Kentucky’s boards of medical licensure and nursing have until July 2024 to create standards for medical professionals who want to issue medical cannabis certifications and prescriptions. Once the rules have been issued, Holtz said it would be wise for medical professionals to get legal advice as to whether they want the option of issuing medical cannabis certification or do not.

“It goes without saying that participating in this industry will require careful planning. However, the one thing that prospective operators should be focused on is making sure that the municipality where they plan to operate will actually allow cannabis businesses. Cities can ban cannabis businesses. However, if they do there is a petition process to get on the ballot to seek to overturn the appeal. This process has tight deadlines and missing a deadline could set a business back years.”

Cannabis is highly regulated at the state level where it is legal, but it continues to be illegal under federal law.

“This unique legal status impacts every aspect of a cannabis business’s operations, from tax treatment, financing and corporate structure to the issues that you would expect for highly regulated businesses, such as complying with packaging, labeling and testing standards,” Holtz said. “It is critical that these businesses work with legal counsel with cannabis law experience who understand issues specific to the cannabis industry, whether they arise in the context of a supply contract, a lease or a subscription agreement. “

Growth and consolidation = M&A deals
Legal firms are also seeing their merger and acquisition practices become busier. Growth in sectors such as bourbon, banking and healthcare inevitably leads to consolidation as competition drives efficiency, and the ongoing shift of ownership from retiring baby boomers continues to generate transactions.

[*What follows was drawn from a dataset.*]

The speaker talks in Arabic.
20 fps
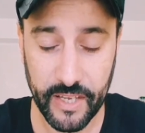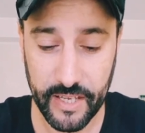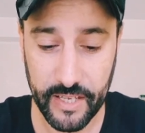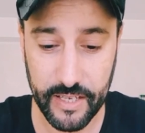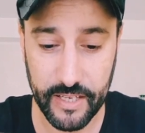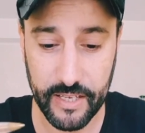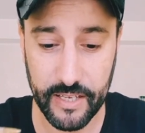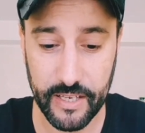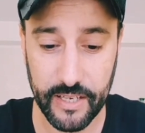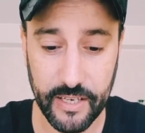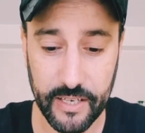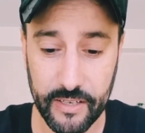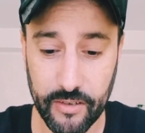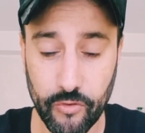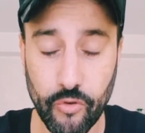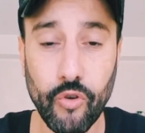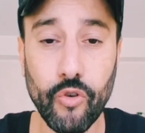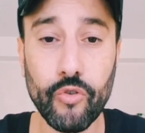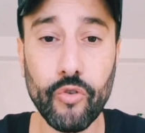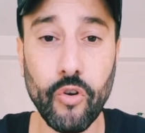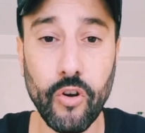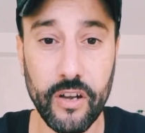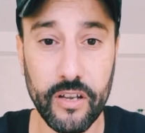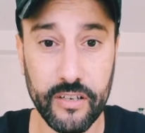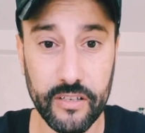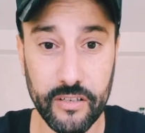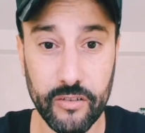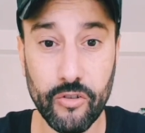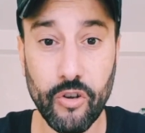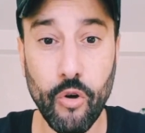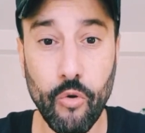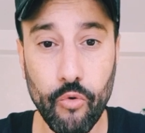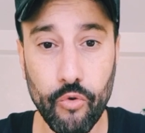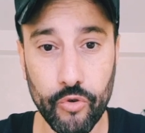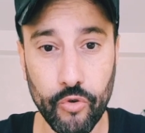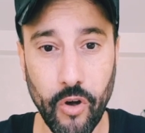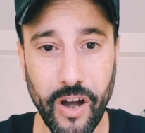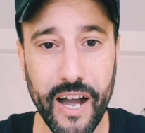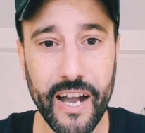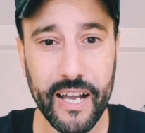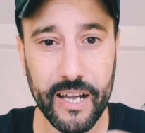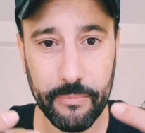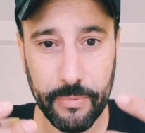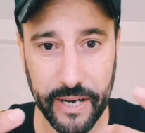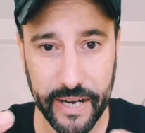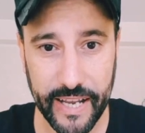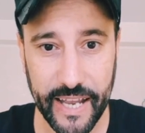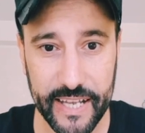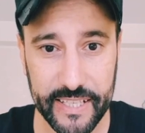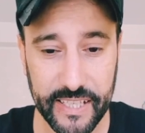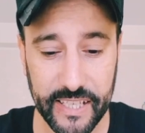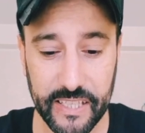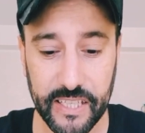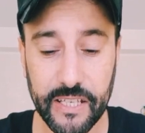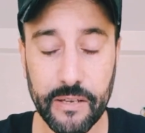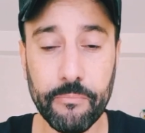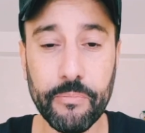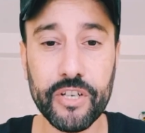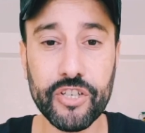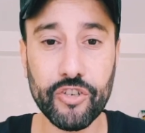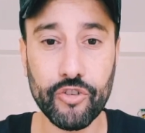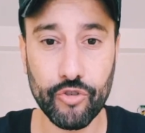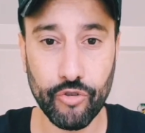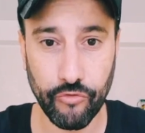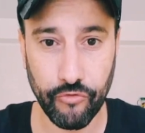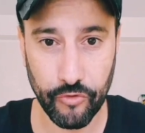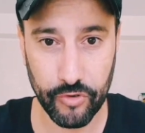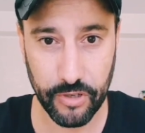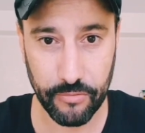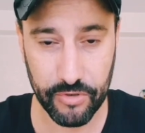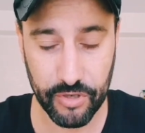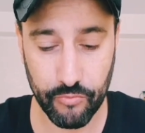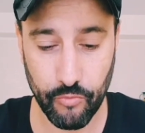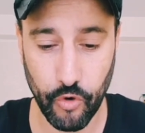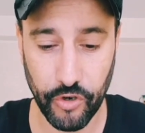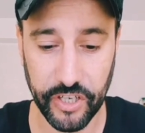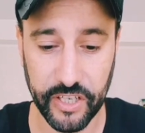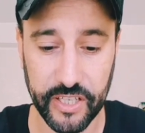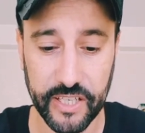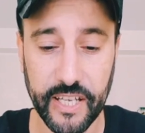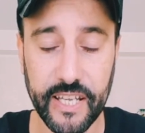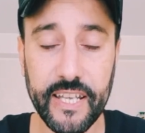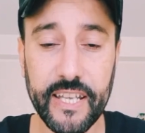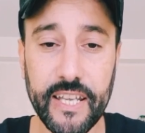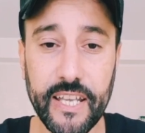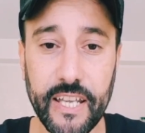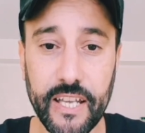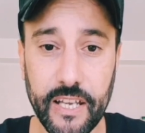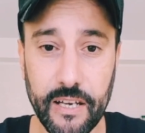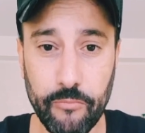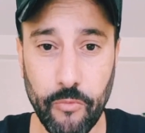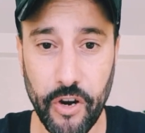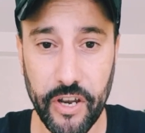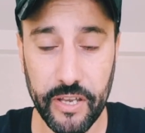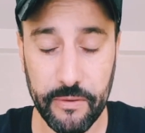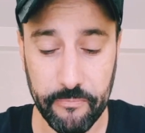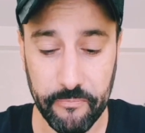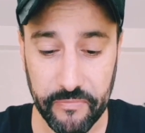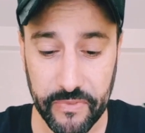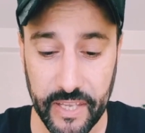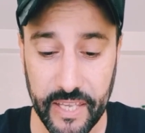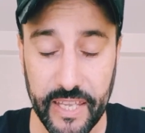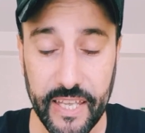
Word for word: آه، نكونوا نكونوا اكبر عدد باش يشوفونا مجموعين المهم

All but the smallest deals require legal structures and due diligence and activity in Kentucky is up according to Branden Gross, an M&A specialist with the Dentons office in Lexington.

A key legal service in such deals is the due diligence, especially for larger transactions with more complex financial elements. The findings do sometimes bring changes in a purchase price, which usually is a multiplier of net profits.

“During our due diligence we may find overly optimistic numbers from the front end,” Gross said. Or, potential legal responsibility liabilities such as an environmental cleanup can show up.
Gross says legal partners know the experts to bring to the table to assess a company’s 401k program obligations and whether they are funded and if tax obligations at all levels are being met. Sometimes a legal review finds that a company can make better elections in its tax status or business structure, he said.

“Often I kind of quarterback a lot of different areas of expertise,” Gross said. “We’ve got a full team.”

Beyond direct financial information, he said, legal experts will assess employment issues, intellectual property protection, and environmental situations that can create compliance obligation issues.

“Depending on the size of the transaction, we can have five to six people working on it or it could just be one or two,” Gross added.